In [1]:
import networkx as nx
import matplotlib.pyplot as plt

%matplotlib inline

Cliques, Triangles and Squares

Let's pose a problem: If A knows B and B knows C, would it be probable that A knows C as well? In a graph involving just these three individuals, it may look as such:


In [2]:
G = nx.Graph()
G.add_nodes_from(['a', 'b', 'c'])
G.add_edges_from([('a','b'), ('b', 'c')])
nx.draw(G, with_labels=True)


Let's think of another problem: If A knows B, B knows C, C knows D and D knows A, is it likely that A knows C and B knows D? How would this look like?


In [3]:
G.add_node('d')
G.add_edge('c', 'd')
G.add_edge('d', 'a')
nx.draw(G, with_labels=True)


The set of relationships involving A, B and C, if closed, involves a triangle in the graph. The set of relationships that also include D form a square.

You may have observed that social networks (LinkedIn, Facebook, Twitter etc.) have friend recommendation systems. How exactly do they work? Apart from analyzing other variables, closing triangles is one of the core ideas behind the system. A knows B and B knows C, then A probably knows C as well.

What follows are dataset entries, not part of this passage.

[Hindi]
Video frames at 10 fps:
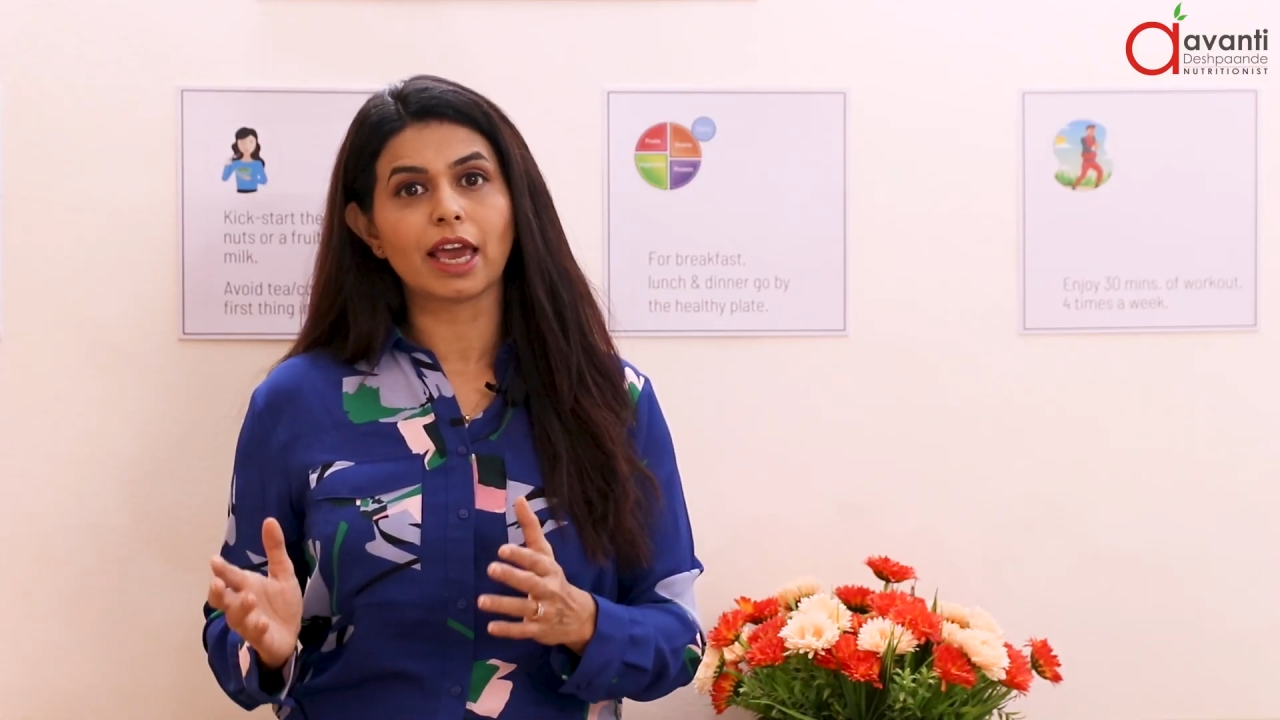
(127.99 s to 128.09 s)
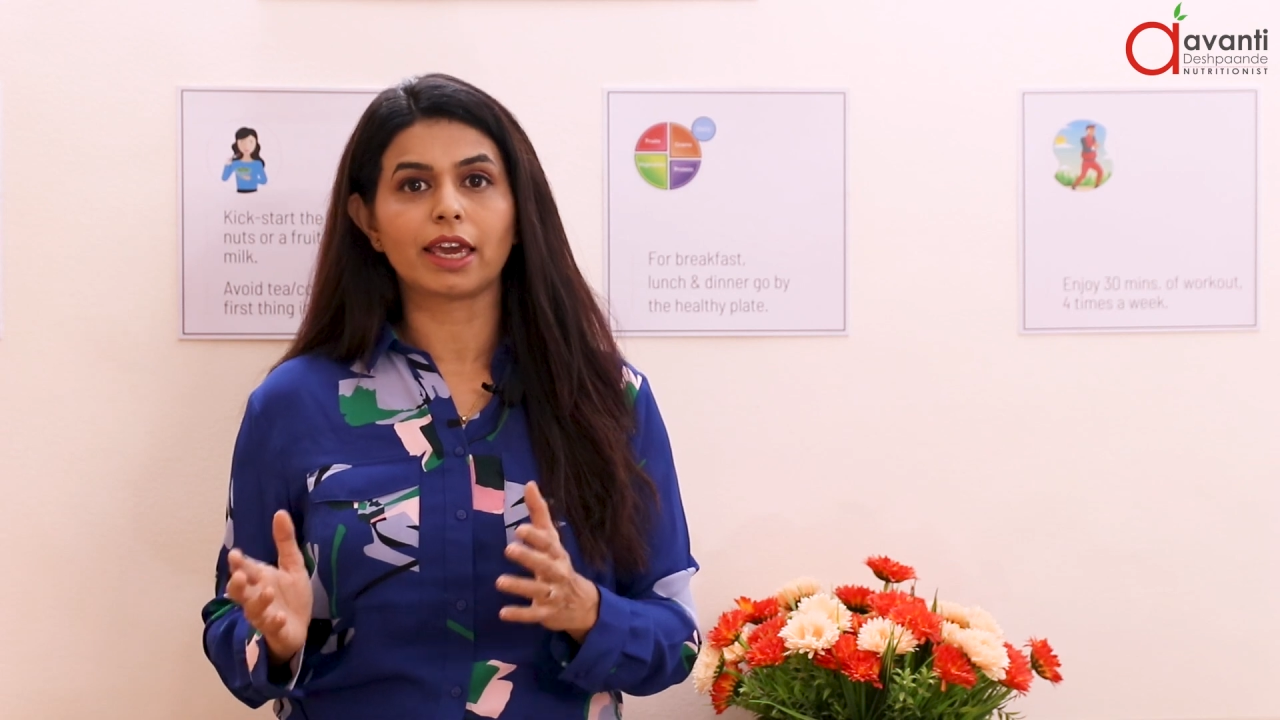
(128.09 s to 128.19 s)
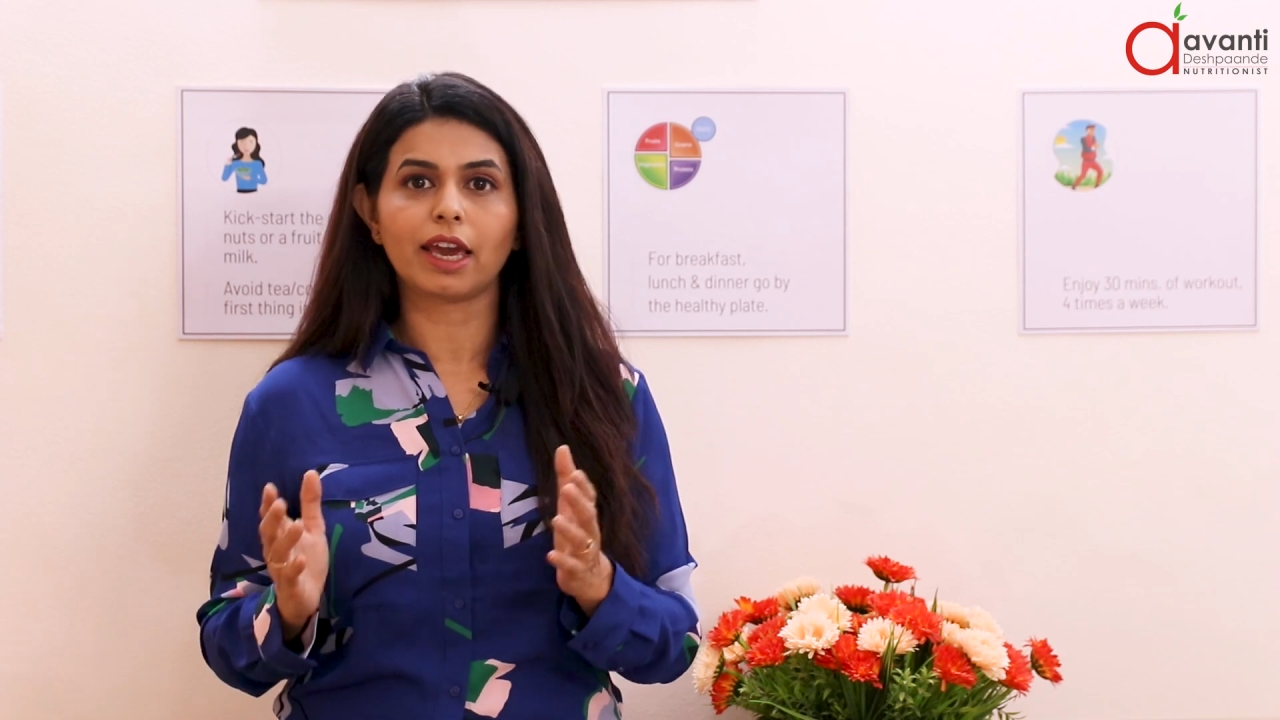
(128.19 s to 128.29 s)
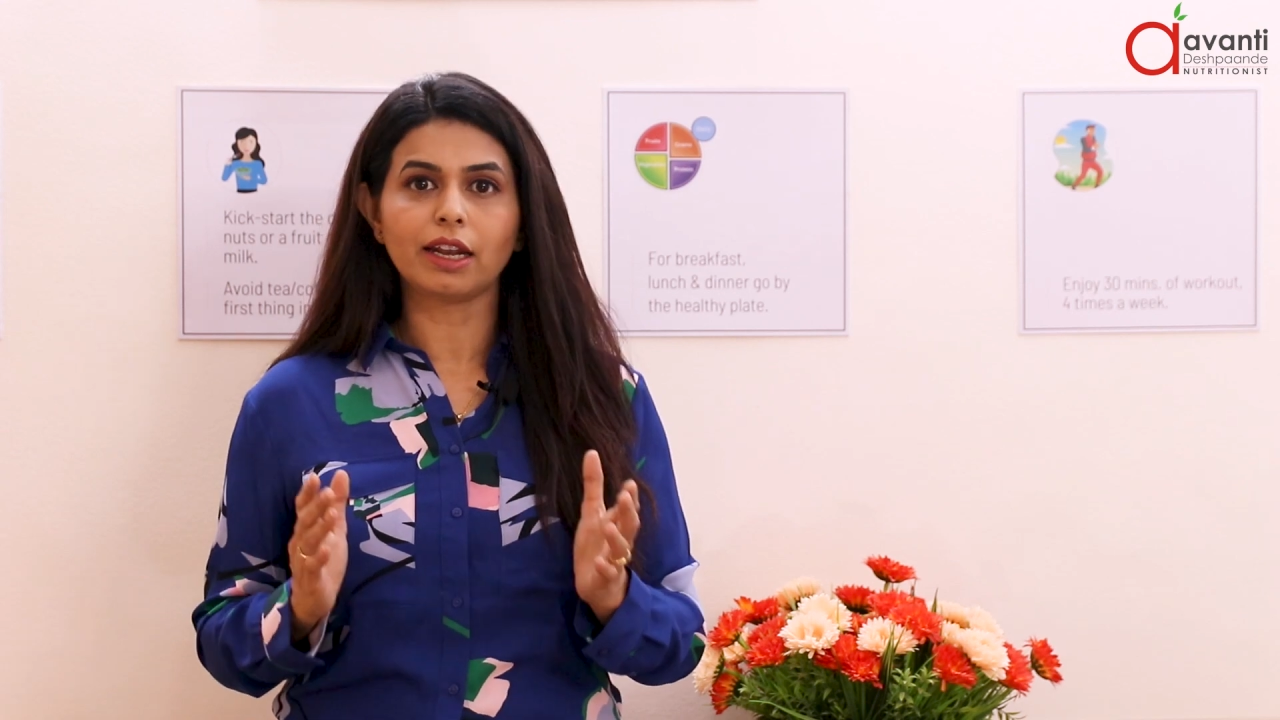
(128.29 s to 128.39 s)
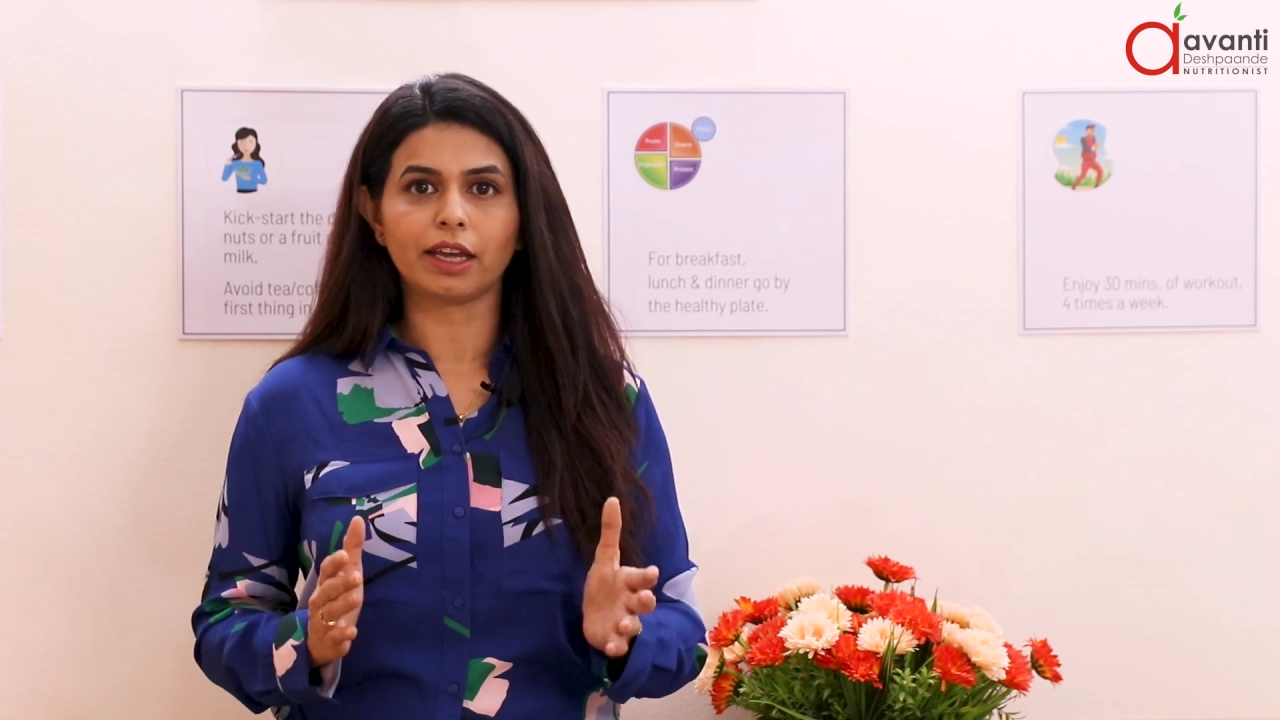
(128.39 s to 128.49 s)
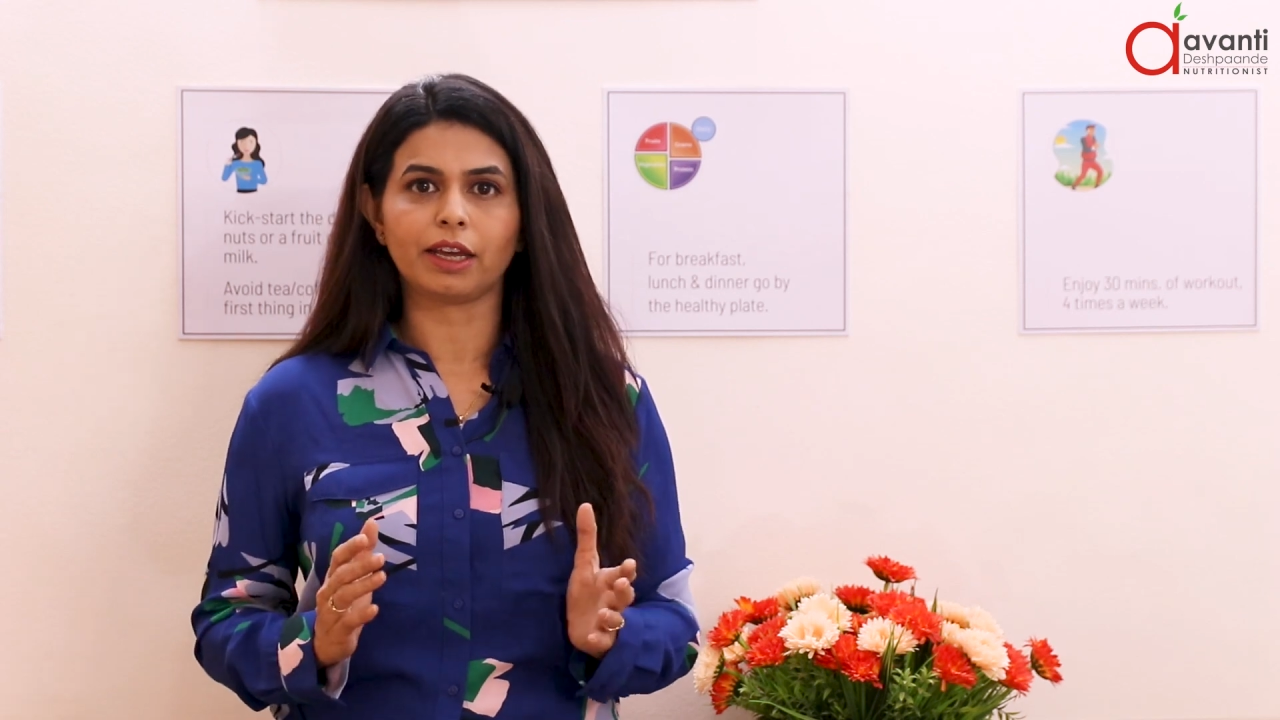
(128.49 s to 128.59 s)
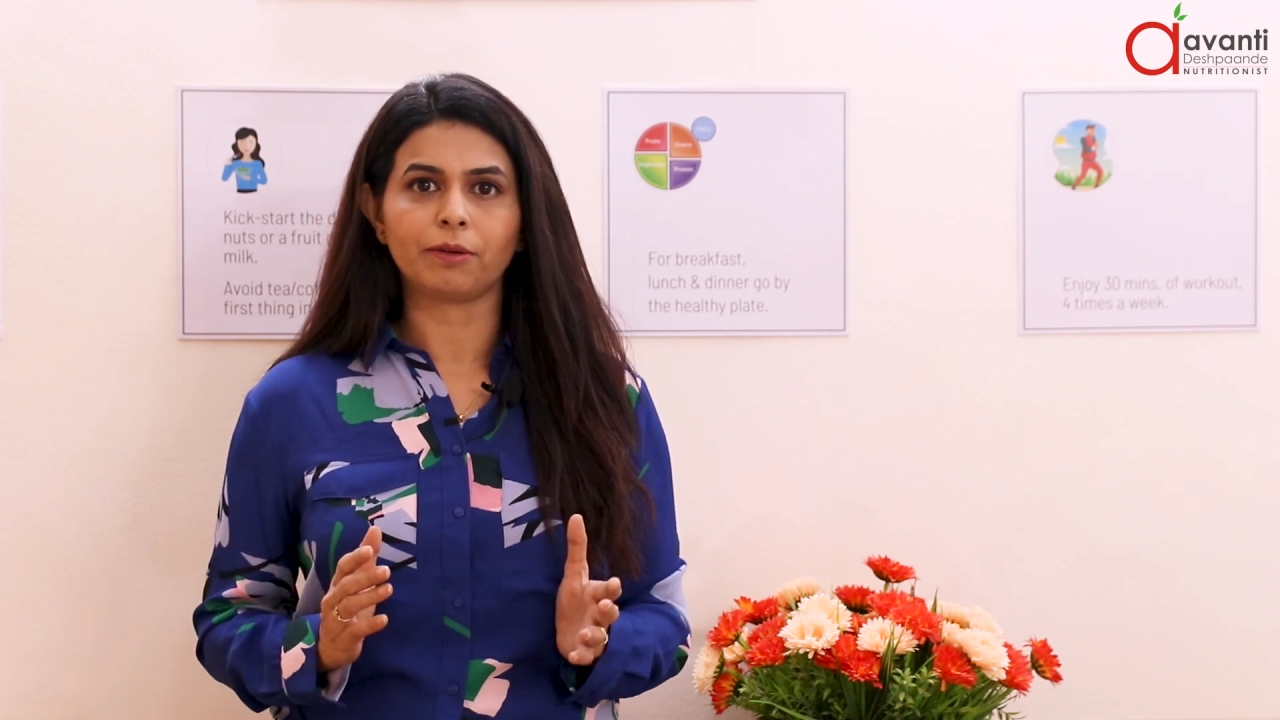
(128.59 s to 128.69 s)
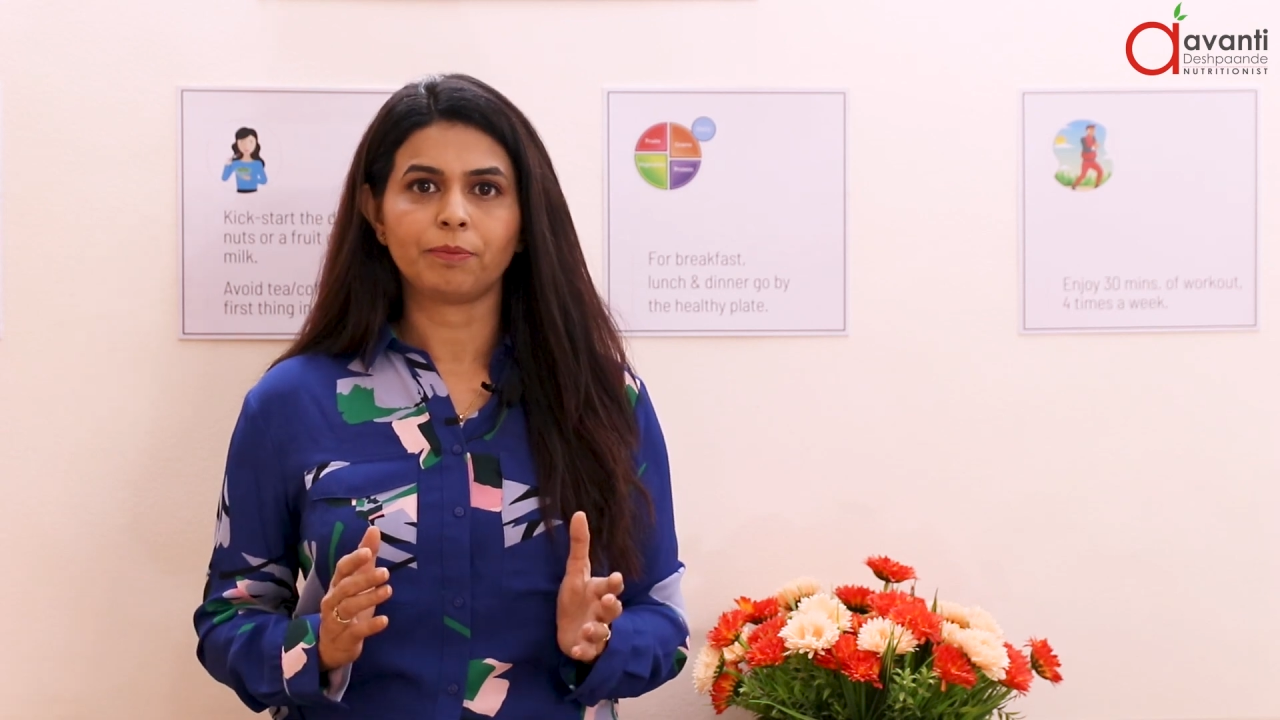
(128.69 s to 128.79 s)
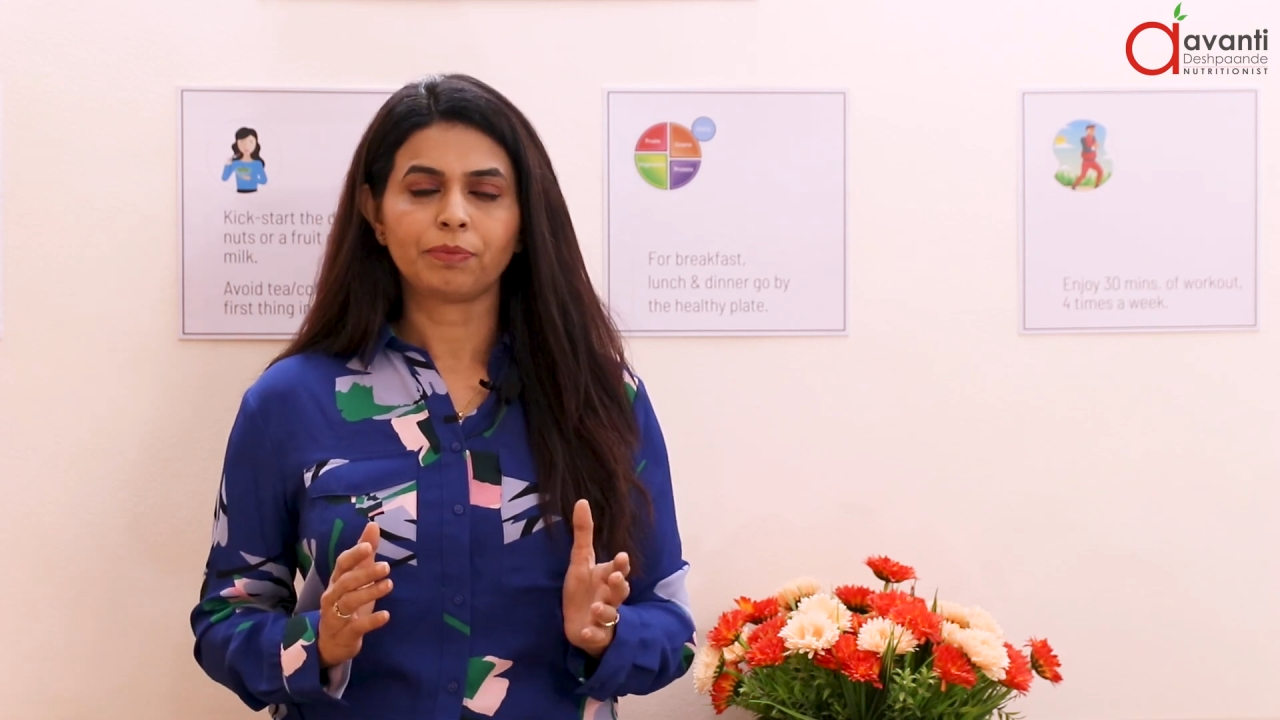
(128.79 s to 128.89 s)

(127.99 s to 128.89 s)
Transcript: है क्या नहीं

If all of the triangles in the two small-scale networks were closed, then the graph would have represented cliques, in which everybody within that subgraph knows one another.

In this section, we will attempt to answer the following questions:

  1. Can we identify cliques?
  2. Can we identify potential cliques that aren't captured by the network?
  3. Can we model the probability that two unconnected individuals know one another?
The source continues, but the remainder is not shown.